Tastilux acts as a pre-flavour, providing an authentic animalic cooking and eating experience with plant-based proteins. When a plant-based protein is combined with Tastilux ahead of the cooking process, it goes through the natural Maillard reaction, which enables it to create the meaty flavour, aroma and taste consumers expect from meat.
“By making the same potent molecules as those found in traditional meat, Tastilux behaves the same way during the cooking process, resulting in an animalic experience,” Petrie added.
Audience appeal
Honing in on a specific target market proves a challenge for today’s brands. “Plant-based protein companies currently face an uphill battle—their products resonate with vegan and vegetarian consumers but fail to win over a majority who still crave the taste of animal products,” shared Petrie.
The primary target market is business-to-business (B2B)—selling Tastilux as an ingredient to plant-based protein companies, not directly to consumers. By partnering with manufacturers of plant-based products, Nourishing Ingredients aims to ignite the uptake of plant-based proteins to the everyday consumer by providing an authentic experience.
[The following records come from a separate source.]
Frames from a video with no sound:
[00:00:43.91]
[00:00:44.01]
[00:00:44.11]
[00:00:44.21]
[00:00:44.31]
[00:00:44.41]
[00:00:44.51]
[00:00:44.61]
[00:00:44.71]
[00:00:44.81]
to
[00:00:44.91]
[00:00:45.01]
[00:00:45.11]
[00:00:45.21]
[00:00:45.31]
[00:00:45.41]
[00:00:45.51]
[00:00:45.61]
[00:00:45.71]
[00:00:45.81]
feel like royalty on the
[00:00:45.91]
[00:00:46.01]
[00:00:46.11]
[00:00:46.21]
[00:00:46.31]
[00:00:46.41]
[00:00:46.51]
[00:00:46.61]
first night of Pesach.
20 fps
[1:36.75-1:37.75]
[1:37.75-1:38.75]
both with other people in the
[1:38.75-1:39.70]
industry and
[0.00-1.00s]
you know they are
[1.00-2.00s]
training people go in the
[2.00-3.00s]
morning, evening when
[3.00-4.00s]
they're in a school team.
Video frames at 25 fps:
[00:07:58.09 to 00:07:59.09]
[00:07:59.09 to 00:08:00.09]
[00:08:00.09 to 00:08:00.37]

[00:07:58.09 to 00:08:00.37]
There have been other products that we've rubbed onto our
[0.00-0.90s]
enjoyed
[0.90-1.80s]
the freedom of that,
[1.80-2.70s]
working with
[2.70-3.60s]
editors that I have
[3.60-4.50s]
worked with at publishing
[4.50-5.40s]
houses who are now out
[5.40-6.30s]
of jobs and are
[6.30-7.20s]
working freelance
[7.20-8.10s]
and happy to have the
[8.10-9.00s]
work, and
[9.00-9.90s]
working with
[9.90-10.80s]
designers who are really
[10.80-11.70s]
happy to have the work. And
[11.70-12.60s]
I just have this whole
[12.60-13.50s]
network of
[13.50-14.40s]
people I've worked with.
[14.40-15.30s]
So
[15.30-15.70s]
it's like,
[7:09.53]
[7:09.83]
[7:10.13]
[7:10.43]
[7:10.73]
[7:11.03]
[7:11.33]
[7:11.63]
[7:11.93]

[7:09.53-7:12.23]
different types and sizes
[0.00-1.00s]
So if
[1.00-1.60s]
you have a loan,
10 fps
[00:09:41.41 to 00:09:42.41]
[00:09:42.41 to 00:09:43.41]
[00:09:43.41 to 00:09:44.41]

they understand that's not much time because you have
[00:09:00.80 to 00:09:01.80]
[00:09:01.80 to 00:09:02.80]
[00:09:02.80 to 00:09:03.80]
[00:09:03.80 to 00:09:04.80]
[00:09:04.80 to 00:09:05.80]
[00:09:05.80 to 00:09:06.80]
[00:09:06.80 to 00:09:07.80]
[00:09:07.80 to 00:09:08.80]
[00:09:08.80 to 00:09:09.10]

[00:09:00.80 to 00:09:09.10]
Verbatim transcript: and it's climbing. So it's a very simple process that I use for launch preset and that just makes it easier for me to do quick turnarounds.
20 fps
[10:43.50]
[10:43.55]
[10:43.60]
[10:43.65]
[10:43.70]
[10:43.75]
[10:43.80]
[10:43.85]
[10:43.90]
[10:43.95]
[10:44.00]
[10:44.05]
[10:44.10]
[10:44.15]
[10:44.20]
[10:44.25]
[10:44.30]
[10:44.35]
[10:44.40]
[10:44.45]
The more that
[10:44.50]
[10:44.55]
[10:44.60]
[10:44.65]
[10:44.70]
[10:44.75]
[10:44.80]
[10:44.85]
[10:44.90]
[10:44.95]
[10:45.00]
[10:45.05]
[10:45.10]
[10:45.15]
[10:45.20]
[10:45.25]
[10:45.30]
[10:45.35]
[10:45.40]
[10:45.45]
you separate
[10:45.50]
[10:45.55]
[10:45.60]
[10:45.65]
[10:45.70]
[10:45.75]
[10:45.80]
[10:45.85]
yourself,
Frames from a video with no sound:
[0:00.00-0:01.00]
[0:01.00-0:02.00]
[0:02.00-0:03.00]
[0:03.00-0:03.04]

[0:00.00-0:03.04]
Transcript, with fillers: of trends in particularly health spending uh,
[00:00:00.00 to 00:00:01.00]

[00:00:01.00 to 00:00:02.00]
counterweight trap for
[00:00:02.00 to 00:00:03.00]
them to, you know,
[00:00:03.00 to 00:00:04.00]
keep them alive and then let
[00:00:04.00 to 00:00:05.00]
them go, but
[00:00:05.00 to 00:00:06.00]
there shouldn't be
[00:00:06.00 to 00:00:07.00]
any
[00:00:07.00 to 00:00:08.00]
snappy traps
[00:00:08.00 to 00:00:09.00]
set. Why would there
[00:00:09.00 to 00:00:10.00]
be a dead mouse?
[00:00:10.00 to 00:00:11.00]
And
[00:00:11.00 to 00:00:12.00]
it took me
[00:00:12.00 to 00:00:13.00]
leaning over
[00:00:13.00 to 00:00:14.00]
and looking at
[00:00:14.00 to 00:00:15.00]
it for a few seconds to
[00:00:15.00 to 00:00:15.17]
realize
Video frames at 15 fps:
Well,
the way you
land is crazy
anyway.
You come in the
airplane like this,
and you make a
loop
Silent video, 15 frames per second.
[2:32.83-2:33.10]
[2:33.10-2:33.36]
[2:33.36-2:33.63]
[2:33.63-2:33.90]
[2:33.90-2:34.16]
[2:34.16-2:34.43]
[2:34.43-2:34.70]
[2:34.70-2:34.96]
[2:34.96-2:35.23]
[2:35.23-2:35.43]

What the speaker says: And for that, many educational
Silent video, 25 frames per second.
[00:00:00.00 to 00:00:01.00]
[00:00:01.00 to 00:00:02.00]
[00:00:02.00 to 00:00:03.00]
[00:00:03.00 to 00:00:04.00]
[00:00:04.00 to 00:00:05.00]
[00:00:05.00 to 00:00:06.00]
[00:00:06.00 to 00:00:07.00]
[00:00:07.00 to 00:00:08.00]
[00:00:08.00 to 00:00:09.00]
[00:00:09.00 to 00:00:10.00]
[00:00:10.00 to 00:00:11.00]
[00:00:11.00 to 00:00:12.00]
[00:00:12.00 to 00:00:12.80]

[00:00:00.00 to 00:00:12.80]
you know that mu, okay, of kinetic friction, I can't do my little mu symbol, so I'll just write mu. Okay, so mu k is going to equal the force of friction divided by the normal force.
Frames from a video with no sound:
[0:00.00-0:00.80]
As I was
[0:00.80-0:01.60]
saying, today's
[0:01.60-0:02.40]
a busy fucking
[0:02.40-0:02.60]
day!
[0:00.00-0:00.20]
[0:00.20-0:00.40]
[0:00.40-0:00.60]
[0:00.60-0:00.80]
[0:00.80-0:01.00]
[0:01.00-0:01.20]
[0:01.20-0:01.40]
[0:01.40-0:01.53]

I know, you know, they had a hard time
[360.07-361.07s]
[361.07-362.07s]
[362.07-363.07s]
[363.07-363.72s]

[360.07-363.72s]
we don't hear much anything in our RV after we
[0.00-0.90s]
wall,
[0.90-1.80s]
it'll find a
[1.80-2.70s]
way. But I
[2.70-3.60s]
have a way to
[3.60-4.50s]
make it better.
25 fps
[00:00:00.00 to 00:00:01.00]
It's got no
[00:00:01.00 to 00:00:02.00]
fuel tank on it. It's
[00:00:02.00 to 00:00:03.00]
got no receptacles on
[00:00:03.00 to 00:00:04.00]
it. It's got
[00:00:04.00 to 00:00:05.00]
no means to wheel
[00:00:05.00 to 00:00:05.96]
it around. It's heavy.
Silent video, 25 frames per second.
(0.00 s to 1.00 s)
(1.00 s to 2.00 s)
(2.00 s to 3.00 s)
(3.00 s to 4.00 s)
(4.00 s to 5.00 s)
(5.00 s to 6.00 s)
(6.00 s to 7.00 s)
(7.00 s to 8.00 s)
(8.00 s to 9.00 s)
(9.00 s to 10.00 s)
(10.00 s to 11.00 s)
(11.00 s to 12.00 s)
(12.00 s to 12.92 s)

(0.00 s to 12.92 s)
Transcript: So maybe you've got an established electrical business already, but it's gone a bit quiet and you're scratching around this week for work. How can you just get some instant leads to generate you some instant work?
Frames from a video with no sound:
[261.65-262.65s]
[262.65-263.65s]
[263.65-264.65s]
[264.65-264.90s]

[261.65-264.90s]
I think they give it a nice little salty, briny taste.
“Tastilux is built to enable global commercial scale,” Petrie said. Nourish Ingredients is working with global food and ingredient leaders and seeks to incorporate Tastilux into various products.
“We hold ambitious global aspirations, and our actions reflect this vision,” Petrie said. Nourish Ingredients has a pilot facility in Singapore and is exploring numerous strategic partnerships in the UK and US. “The challenge we are tackling transcends borders, making it imperative for us to adopt a truly global perspective,” Petrie highlighted when discussing the brand’s plan for expansion.